I was born with the wrong sign
In the wrong house
With the wrong ascendancy
I took the wrong road
That led to the wrong tendencies
I was in the wrong place
At the wrong time
For the wrong reason
And the wrong rhyme
On the wrong day
Of the wrong week
Used the wrong method
With the wrong technique
Wrong
Wrong : je retrouve intacte, fulgurante, l’émotion ressentie, il y a quelques années, à l’écoute de Never let me down, Only when I lose myself, Sister of Night… Ces chansons qui, comme les poèmes, à l’adolescence transfigurent la difficulté d’être, rendent la déréliction presque aimable. Un goût morbide pour le désespoir, qui soigne la peine en la creusant avec volupté, le doigt sur la plaie, le mot juste porté par un chant lugubre. Dans la discographie de Depeche Mode Wrong assène son leitmotiv déprimé, cioranesque, de l’inconvénient d’être né, comme auparavant Barrel of a Gun, chanson jumelle en ironie, complaisance et jouissance de la folie: What am I suppose to do / When everything that I’ve done / Is leading me to conclude / I’m not the one / Whatever I’ve done / I’ve been starring down the barrel of a gun. Les vidéos sont aussi sublimes et violentes que le son. Barrel of a Gun figure un homme, les yeux révulsés, tournoyant dans la neige, halluciné. Wrong fait pire. Une voiture lancée à toute vitesse la nuit – en marche arrière. Derrière le volant, personne. Accidents – sans dévier la voiture pulvérise les obstacles. A l’intérieur lentement une forme se relève : un homme masqué, menoté. Collisions, éclats de verre, néons, sang, traînées humides des phares : violence onirique, je pense à Lynch, aux démentiels Lost Highway et Mulholland Drive, routes balafrant l’angoisse, filant mystérieusement hors champ, vers un ailleurs plus obscur plus terrifiant que le cauchemar qui nous y déverse…

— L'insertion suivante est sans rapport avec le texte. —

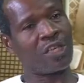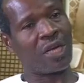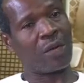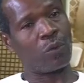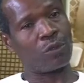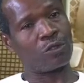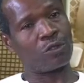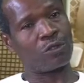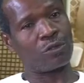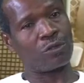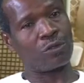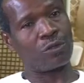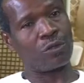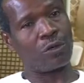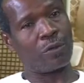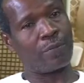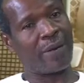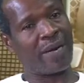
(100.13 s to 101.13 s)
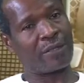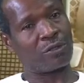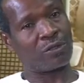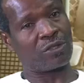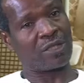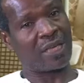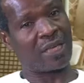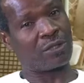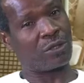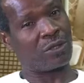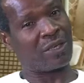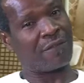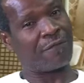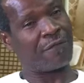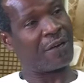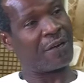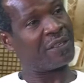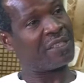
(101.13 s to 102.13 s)
I want to go back to start on
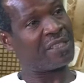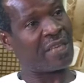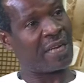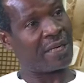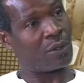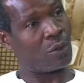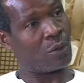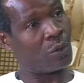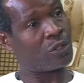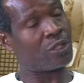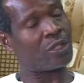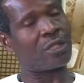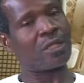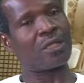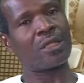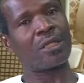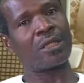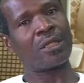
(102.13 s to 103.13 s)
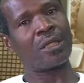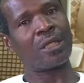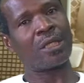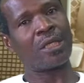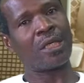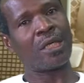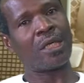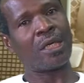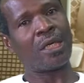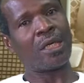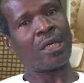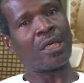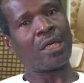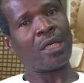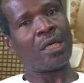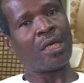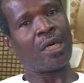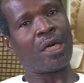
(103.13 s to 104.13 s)
a very sad note.
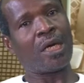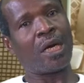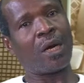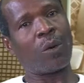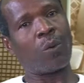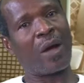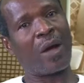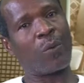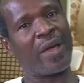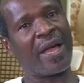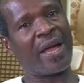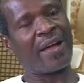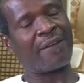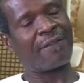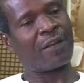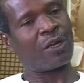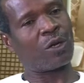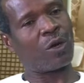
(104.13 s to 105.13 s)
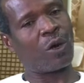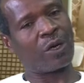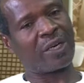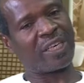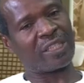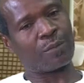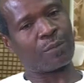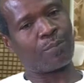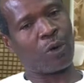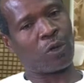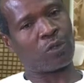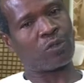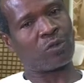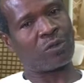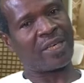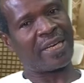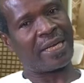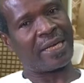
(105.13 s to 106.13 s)
Why we are having all this
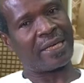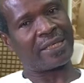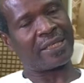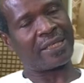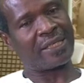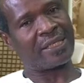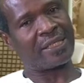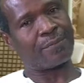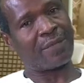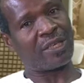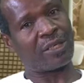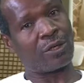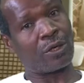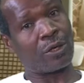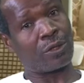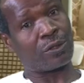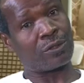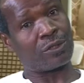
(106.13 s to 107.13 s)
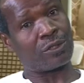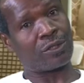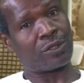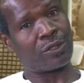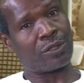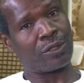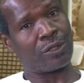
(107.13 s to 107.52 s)
bottleneck is because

Les autres morceaux de Sounds of the Universe me touchent beaucoup moins. Suffisamment déconcertant à la première écoute, ce nouvel album de Depeche Mode me semble pourtant légèrement inabouti. Un mélange de vieux synthés et de sons nouveaux qui me laisse sur ma faim. C’est que je place tellement haut les poèmes de Martin Gore et la voix magnifique de Dave Gahan, si déchirante dans un environnement artificiel, que ce qu’ils donnent là ne me rassasie pas, au contraire. Ils sont deux, désormais, à l’écriture : on dit que Martin et Dave se sont réconciliés… Finalement ils ont travaillé si longtemps ensemble que leur style est identique – peut-être juste un peu plus nostalgique chez le chanteur. Chaque titre revoie à un titre antérieur, obsessions vivaces et cohérence émotionnelle : In chains / In your room (SM) ; Peace / Clean (rédemption) ; Jezebel / One caress / Blue dress (fétichisme), etc. Graphisme décevant de la pochette, j’ai vérifié, c’est pourtant toujours Anton Corbijn, rien à faire, ce cercle gris percé de mikados multicolores me paraît extrêmement laid. S’il s’agit d’une référence cosmique (comme Two planets de Bat for lashes, pas mal pour le reste), j’avoue que ça me fait plutôt rigoler! Autant le dire : la force de Wrong relève à elle seule le disque, d’autant qu’il est augmenté d’un dvd, avec la version filmée de la chanson, donc, magnifique.
Sans vouloir trop insister, je recommande aussi l’écoute de la version remixée par Caspa, peut-être encore meilleure que celle de l’album.